Proposed Athena 'longjobs' service description

Contact information:	Public discussion: longjobs@mit.edu For notes to the longjobs team: longjobs-dev@mit.edu

Introduction	This document describes the current thinking for a system which would provide a solution to the "longjobs" problem in the Athena environment. The goal is to ensure that we understand user needs, and, if feasible, devise a solution that meets those needs, to the fullest practical extent.
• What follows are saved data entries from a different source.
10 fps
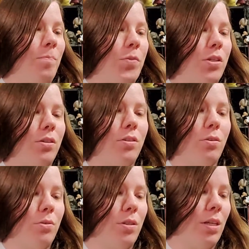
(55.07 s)
This is
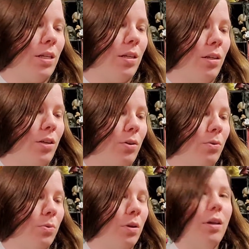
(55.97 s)
so stinking
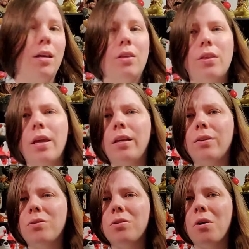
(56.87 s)
cute. Thank
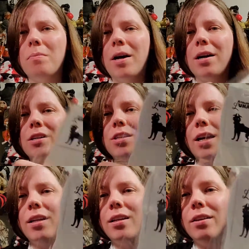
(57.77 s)
you so much.
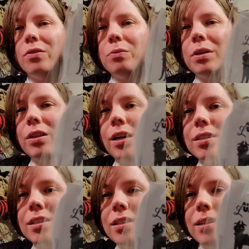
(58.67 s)
I didn't even
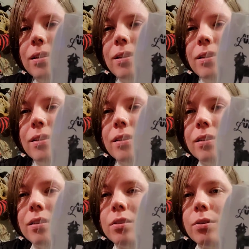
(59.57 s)
realize this.
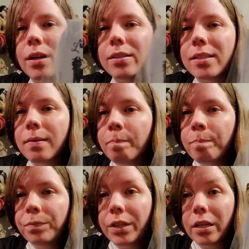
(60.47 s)
So that's
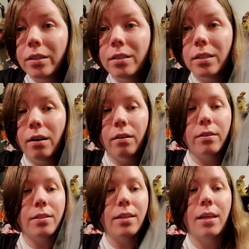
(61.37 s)
that is the
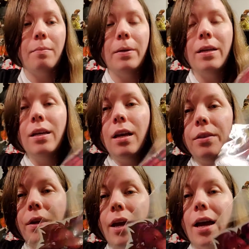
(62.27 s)
artist's name.
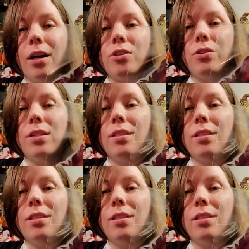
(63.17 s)
They actually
In this document, we present: a problem summary an overview of the proposed solution a list of issues and problems inherent in the proposal examples of using such a system We welcome and encourage any comments and other responses, whether approving, critical, or otherwise.
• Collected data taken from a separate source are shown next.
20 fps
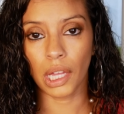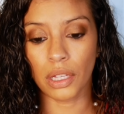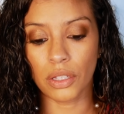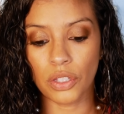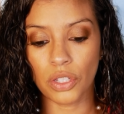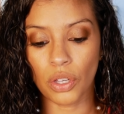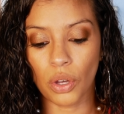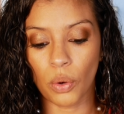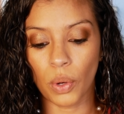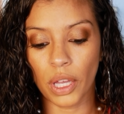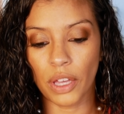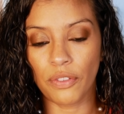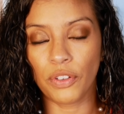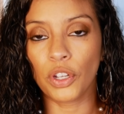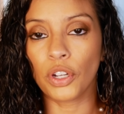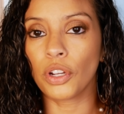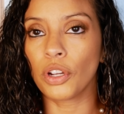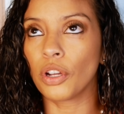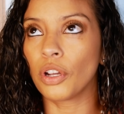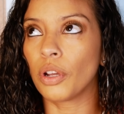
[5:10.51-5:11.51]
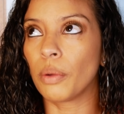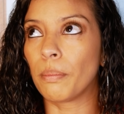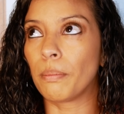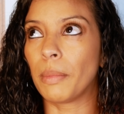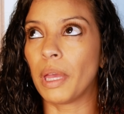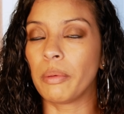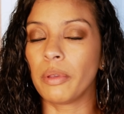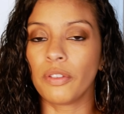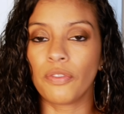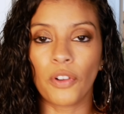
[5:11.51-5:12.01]
And so if you're
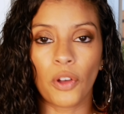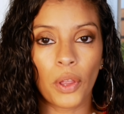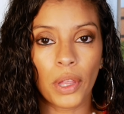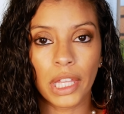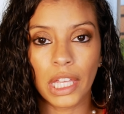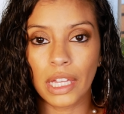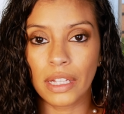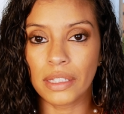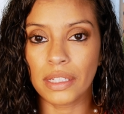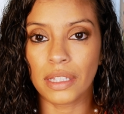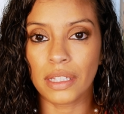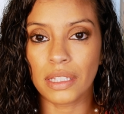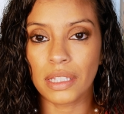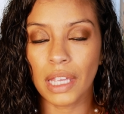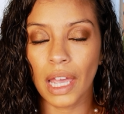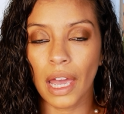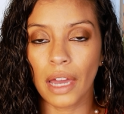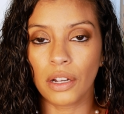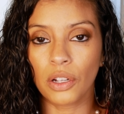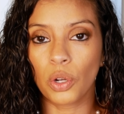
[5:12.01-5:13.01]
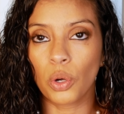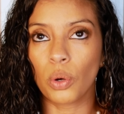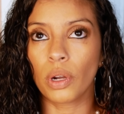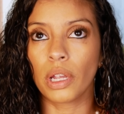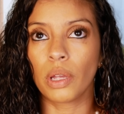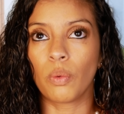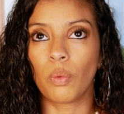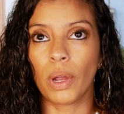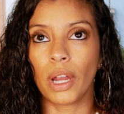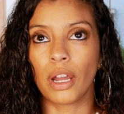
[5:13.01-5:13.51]
maybe falling into this
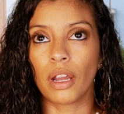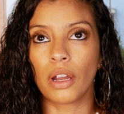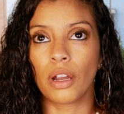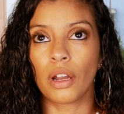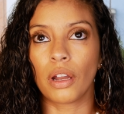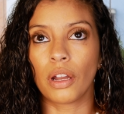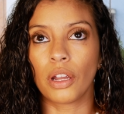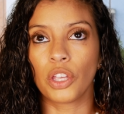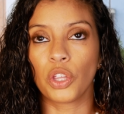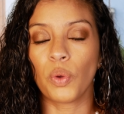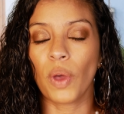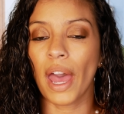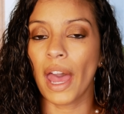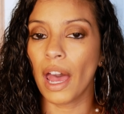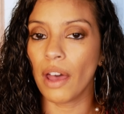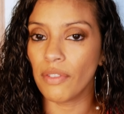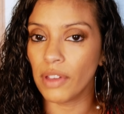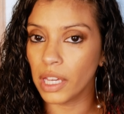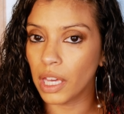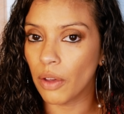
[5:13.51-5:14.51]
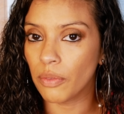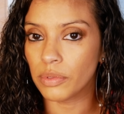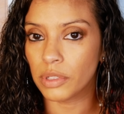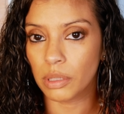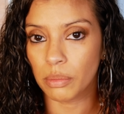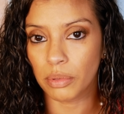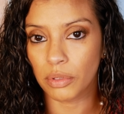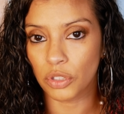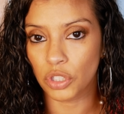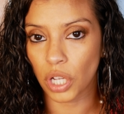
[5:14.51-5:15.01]
category where you have a
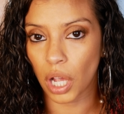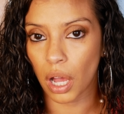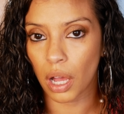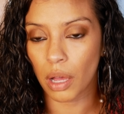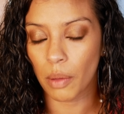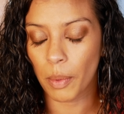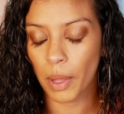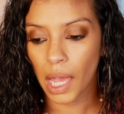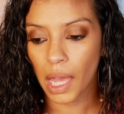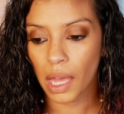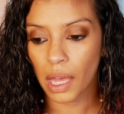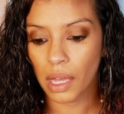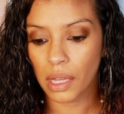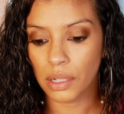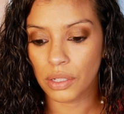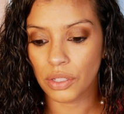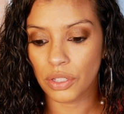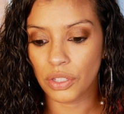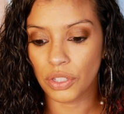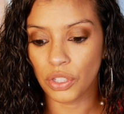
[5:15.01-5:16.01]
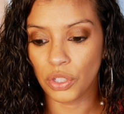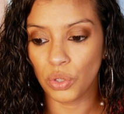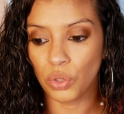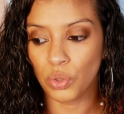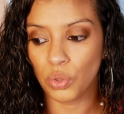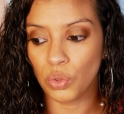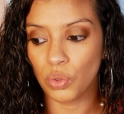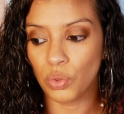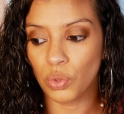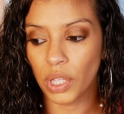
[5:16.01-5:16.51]
comfortable job and
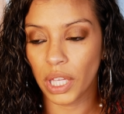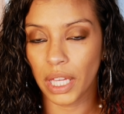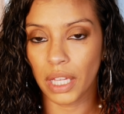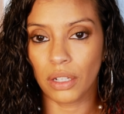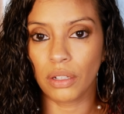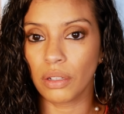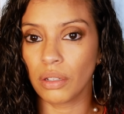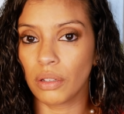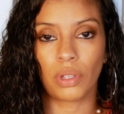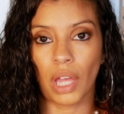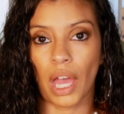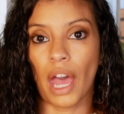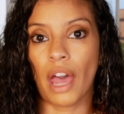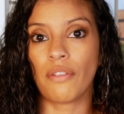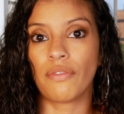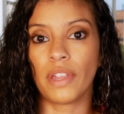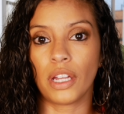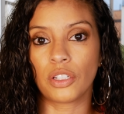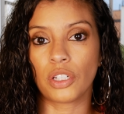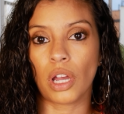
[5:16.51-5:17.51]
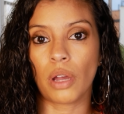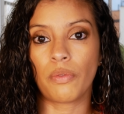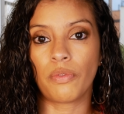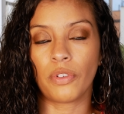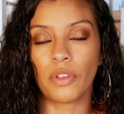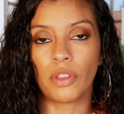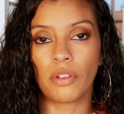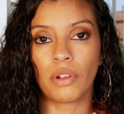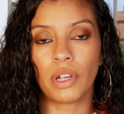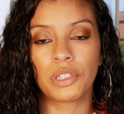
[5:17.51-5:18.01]
you can have that job
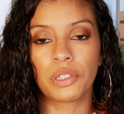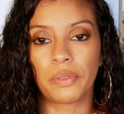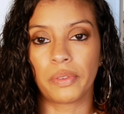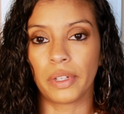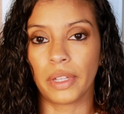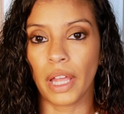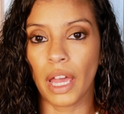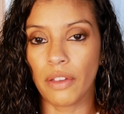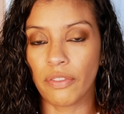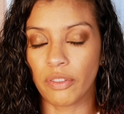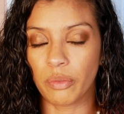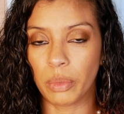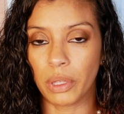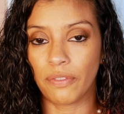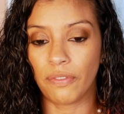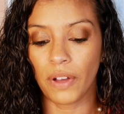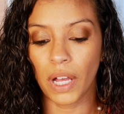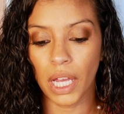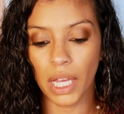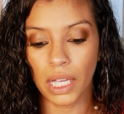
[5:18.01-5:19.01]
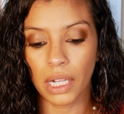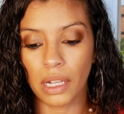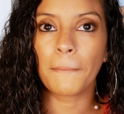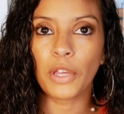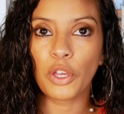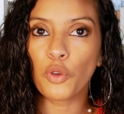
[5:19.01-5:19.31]
for the rest of your life and be fine,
Problem Summary	The major problem we are addressing is the requirement that users remain present at the console of an Athena workstation for the duration of a session; in public clusters, workstations cannot be left unattended for more than a few minutes. Users have no reliable way to run procedures of long duration, even jobs that require no user interaction, without physically remaining at the workstation console. In "traditional" UNIX environments, users can either run non-interactive procedures in the "background", or use the "at" facility to submit a script, or "job", to be run by the system. Neither of these options is supported in the current Athena environment. We thus perceive the need to be one of an ability to run non-interactive, unattended jobs within the Athena environment.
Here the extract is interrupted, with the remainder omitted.